换上软轿,朱红宫墙赫然在前,墙底斑驳的痕迹无声道着岁月悠长。
远远看去是高大宏伟的宫殿,黄色的琉璃瓦在光下莹莹闪光,飞檐翼翼,往下是漆红的柱子,无形中透露着威压。
宴会设于御花园中,春日时节百花齐放,竞相争妍。
款款而行,遗世独立。
未见其人,先听得一阵空谷铃响。
众人不动声色,或暗中关注,或侧目倾耳细待,安静得很。
深蓝衣影绕过花树,众人便见几只蝴蝶飞舞着停下。
“乌苏昭华公主到——”
随着内侍尖细的嗓音一传,众人倒吸一口冷气。
皇宫中从不缺乏美人,可长期以来,囿于宫中,见得多了看去就美得木讷,失了灵气。
此时一见,纵然在场大多都是女子,心神也不免被牵动了去。
“昭华见过各位。”
月媞施施一礼,众人笑颜打开自作回礼。
“公主,这边请。
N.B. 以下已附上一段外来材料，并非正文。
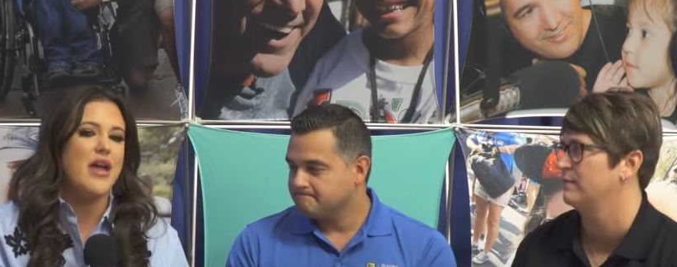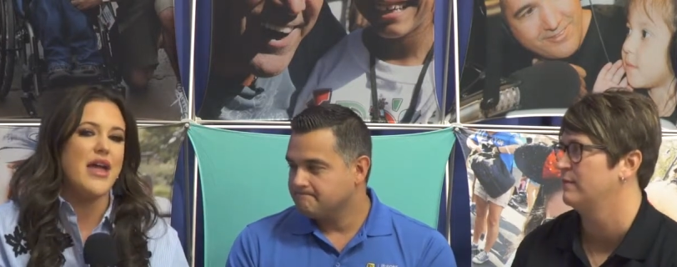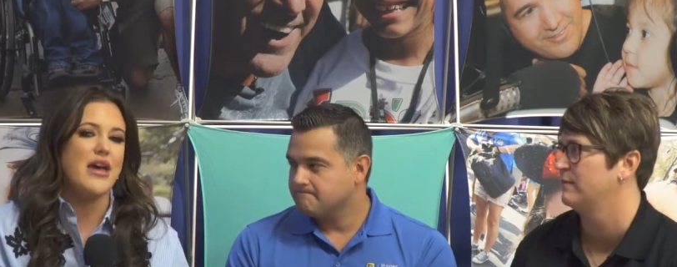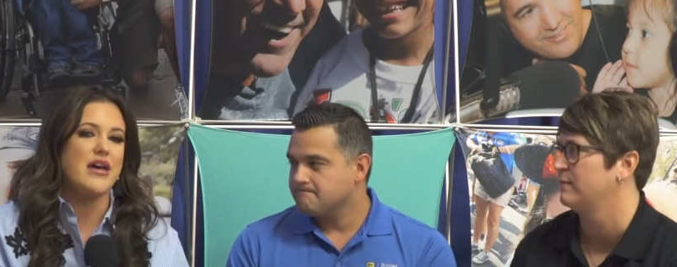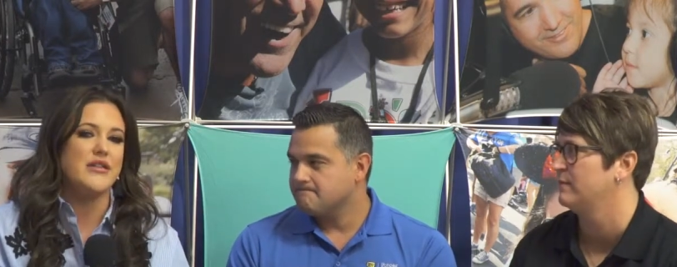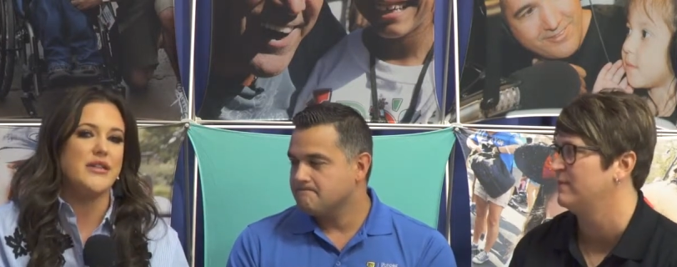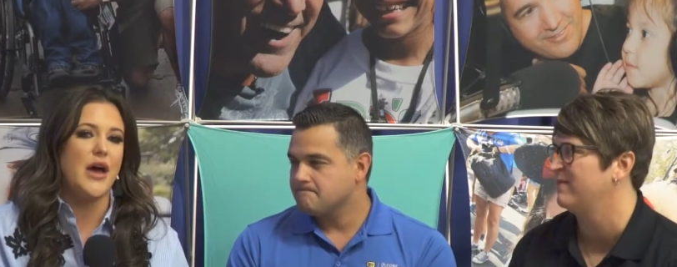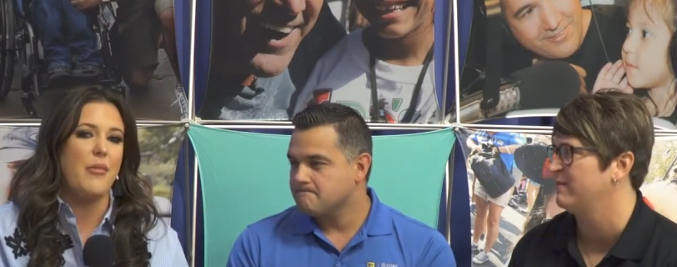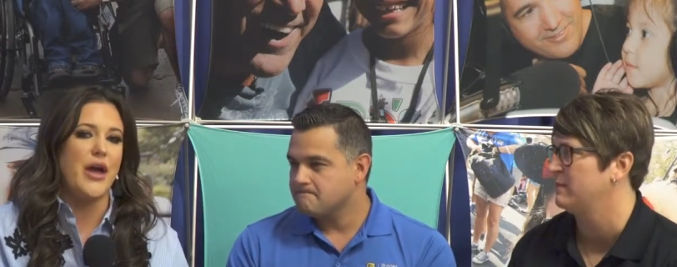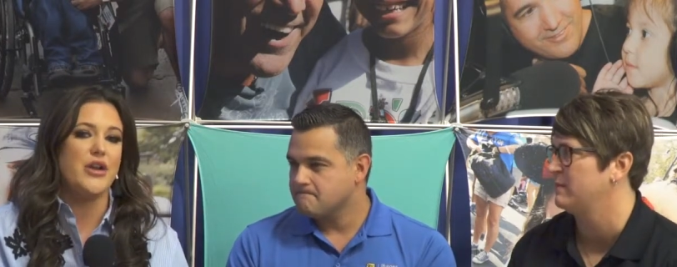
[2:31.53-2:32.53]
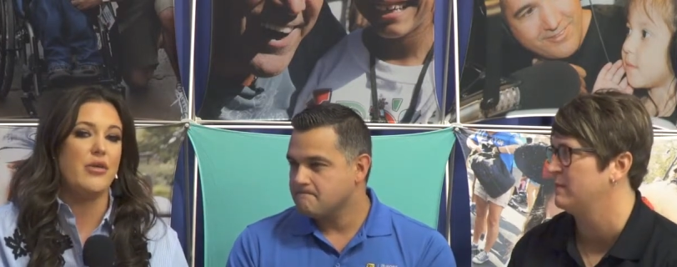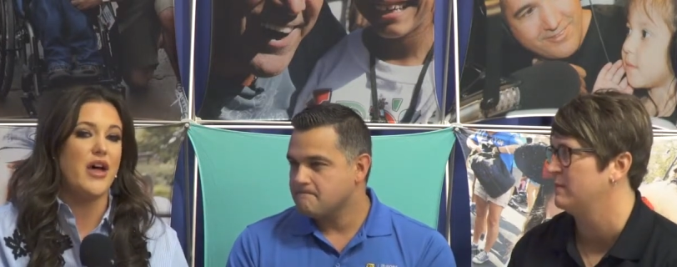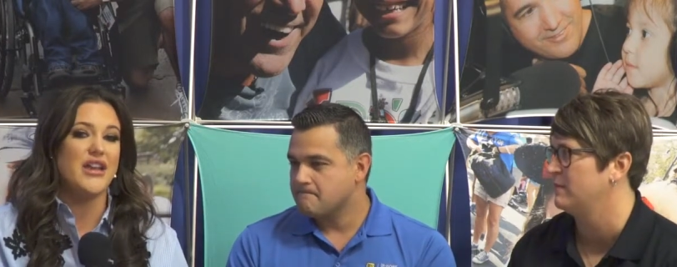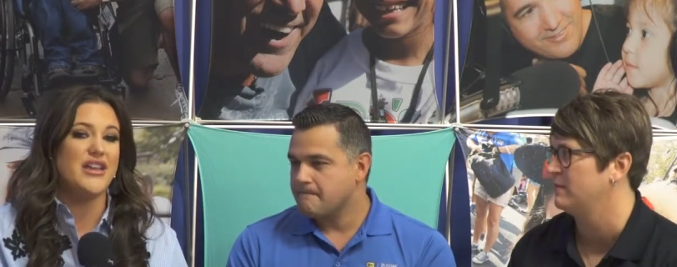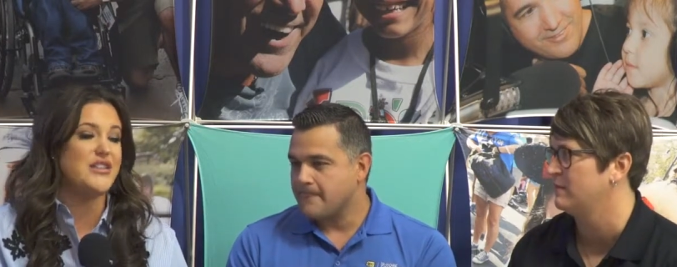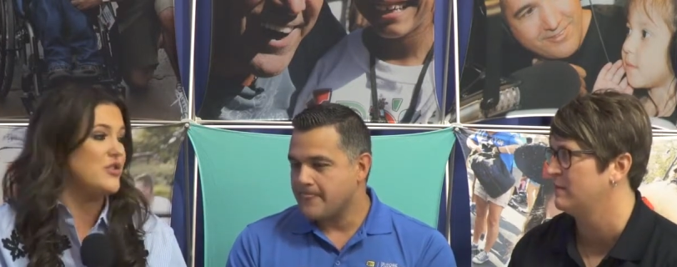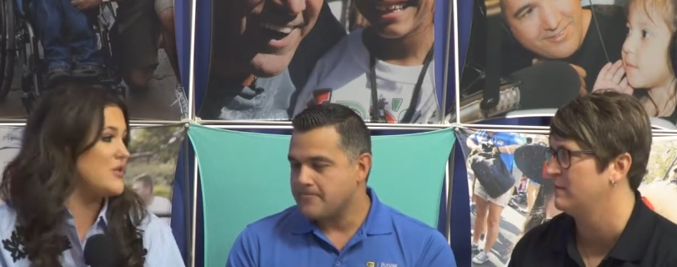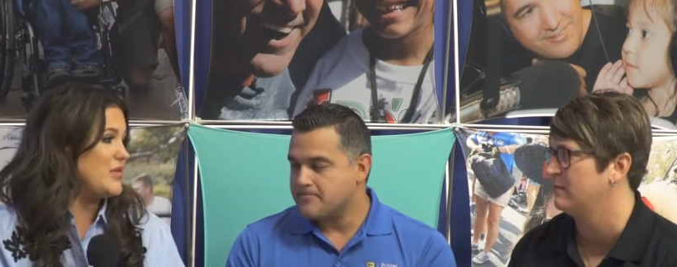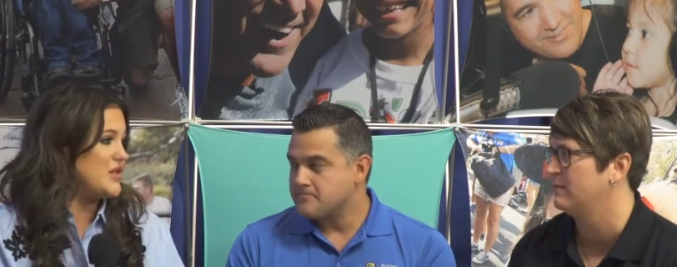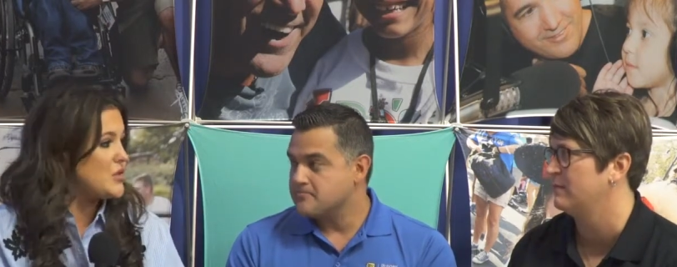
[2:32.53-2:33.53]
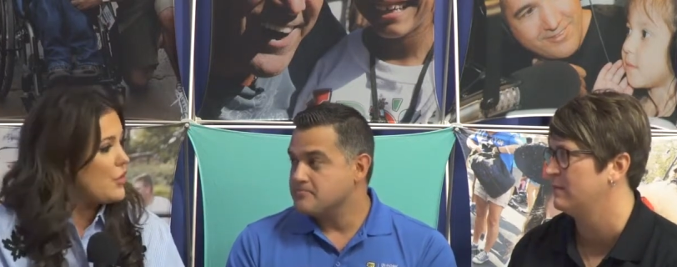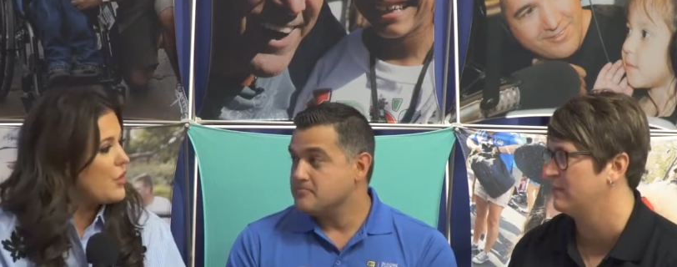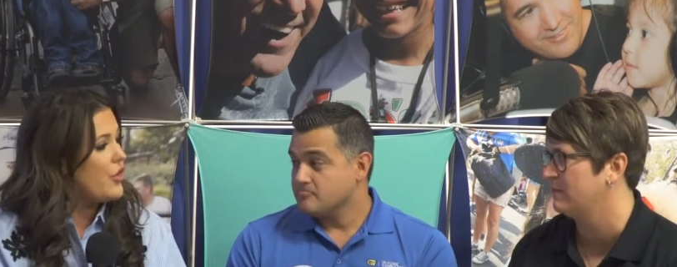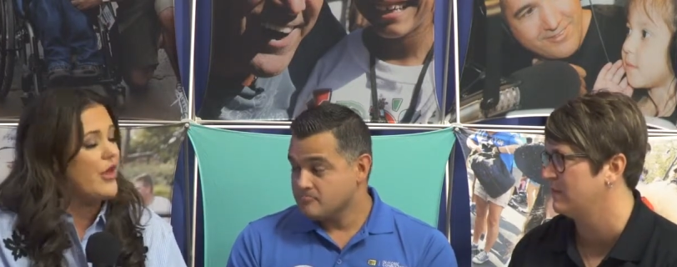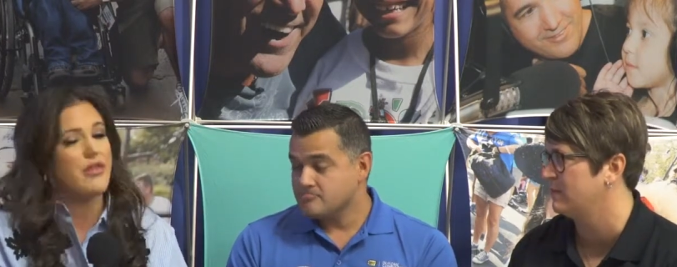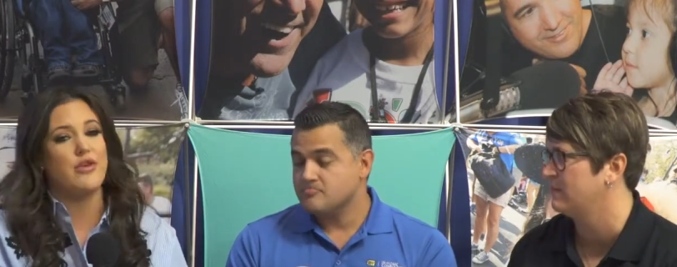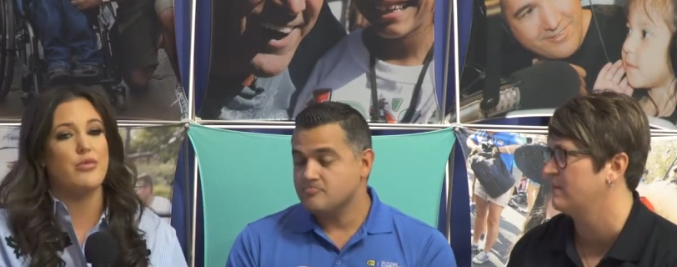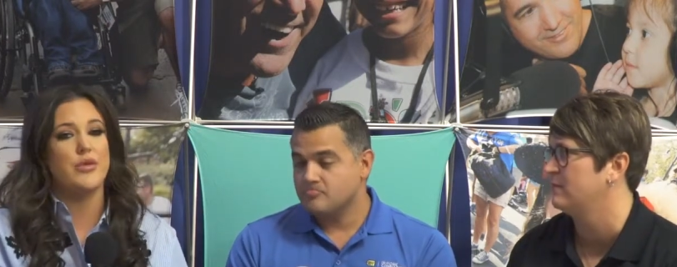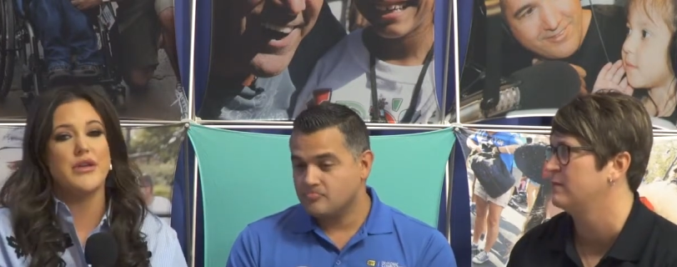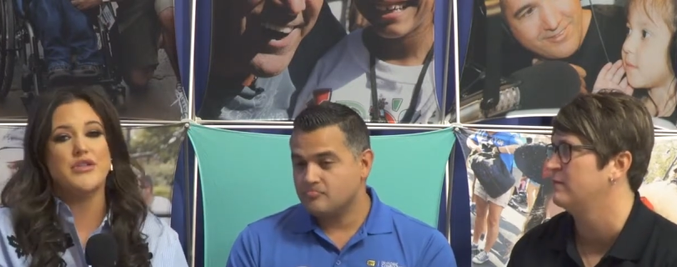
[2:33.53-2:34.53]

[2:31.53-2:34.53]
Speaker 1: And um, I know a lot of kids use them in school and they're really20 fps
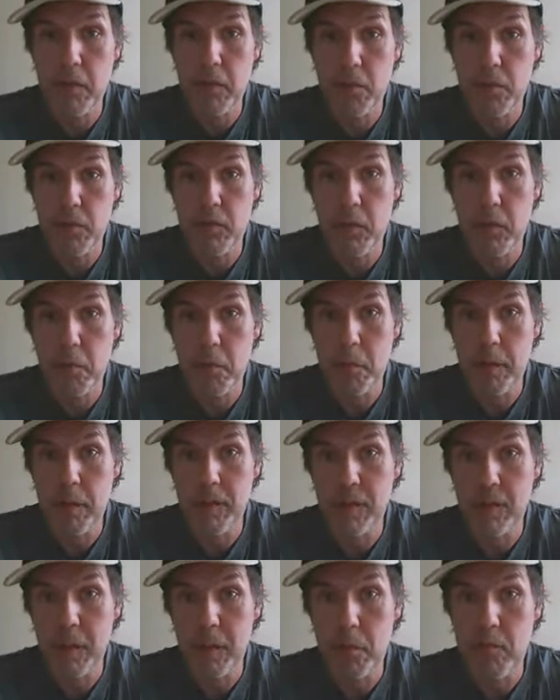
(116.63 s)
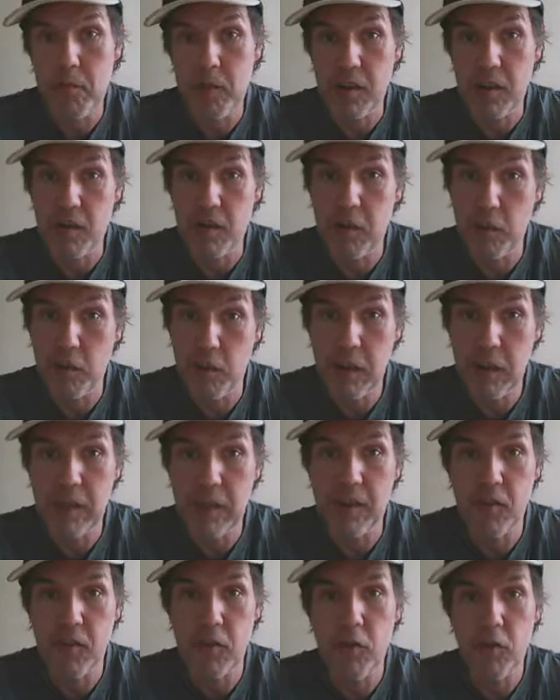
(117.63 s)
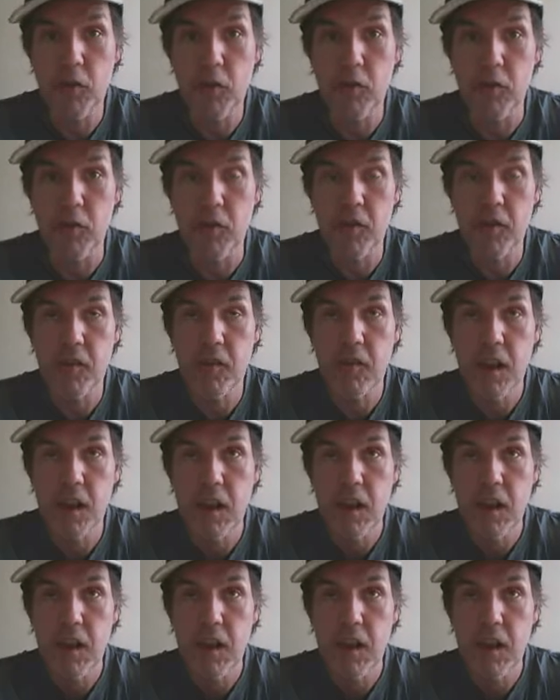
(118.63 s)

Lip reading: it would not be subject to his laws.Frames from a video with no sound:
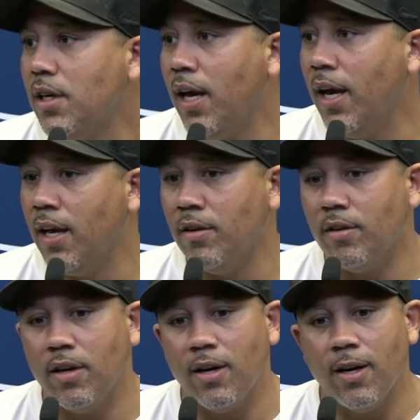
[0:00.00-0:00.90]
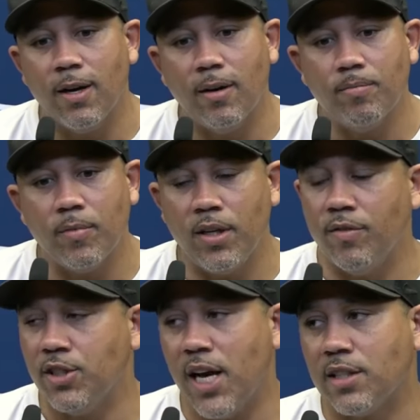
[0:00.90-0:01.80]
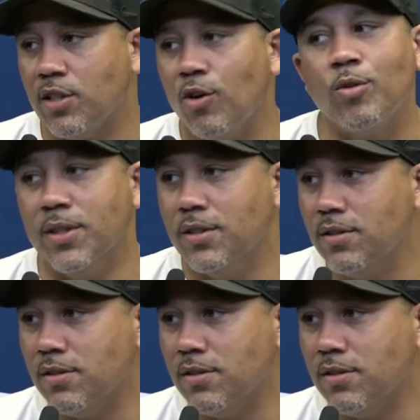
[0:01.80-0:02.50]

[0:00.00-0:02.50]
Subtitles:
and even Jackson Holman,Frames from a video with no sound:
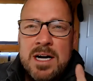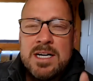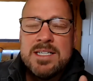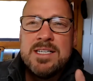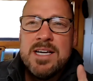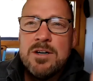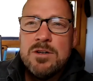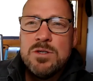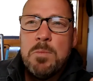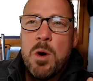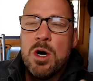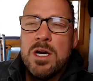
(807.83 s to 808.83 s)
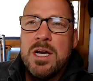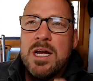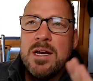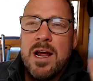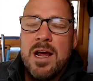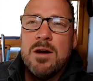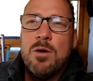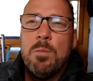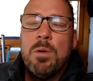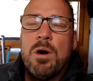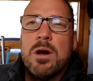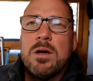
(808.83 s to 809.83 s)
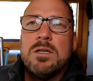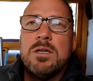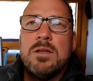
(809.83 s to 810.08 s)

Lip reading: a sales, marketing, and or product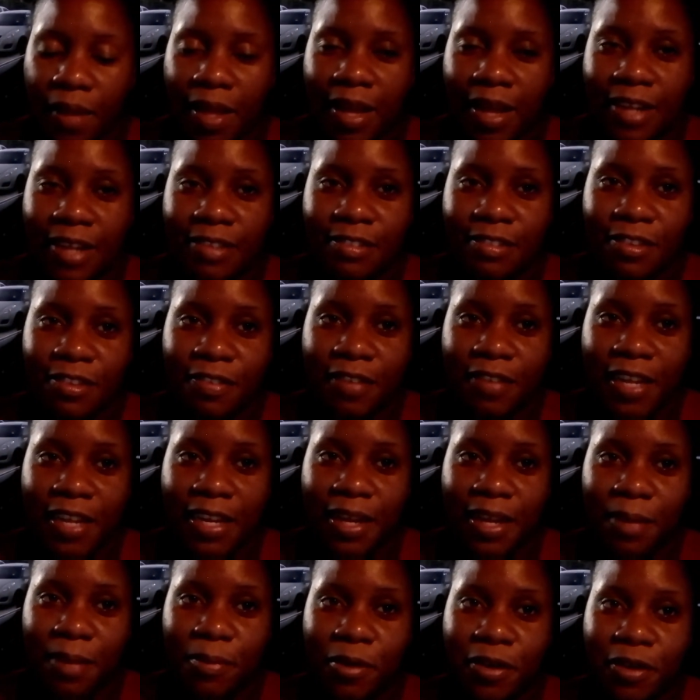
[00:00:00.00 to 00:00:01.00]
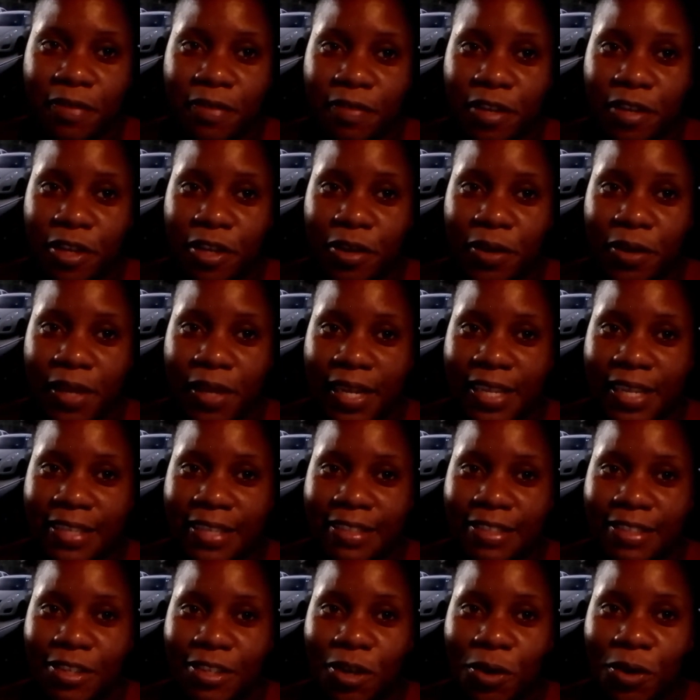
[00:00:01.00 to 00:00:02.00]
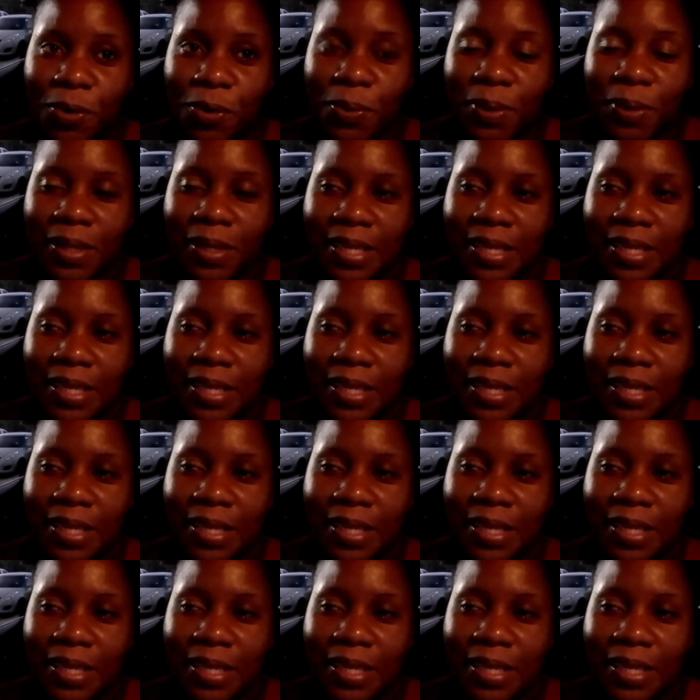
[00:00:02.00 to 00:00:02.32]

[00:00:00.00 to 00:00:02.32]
and stuff like that, but the video going in now.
”
一旁的内侍将她带到属于她的位置上,高位上还空着。
一扫会中,座无虚席,看服饰打扮,都是位分高的嫔妃,隔了屏风还看到有前朝官员。
尚未开宴,她落座后,就听到一阵阵窃窃私语的声音。
月媞本无意注意落在她身上的目光,奈何感觉有几道过于强烈。
不经意往侧旁看去,一道不算善意的目光直直盯着她,毫不掩饰,与其他偷偷打量的全然不一样。
月媞有几分疑惑,她不过是到上京的第二日,进皇宫也还是第一次,应当还没来得及与人结仇吧。
敌不动,我不动。
月媞收回余光,就听见内侍高声通传。
“陛下驾到——”
众人连忙起身离席,到一旁行礼,月媞跟着她们行动,倒不用担心出错。
“起来吧。”
“谢陛下。”
他年逾四十,声音醇厚,带着长期上位者的气势。
月媞顺势抬起头时,却看到一个熟悉的身影,怎么会这么巧。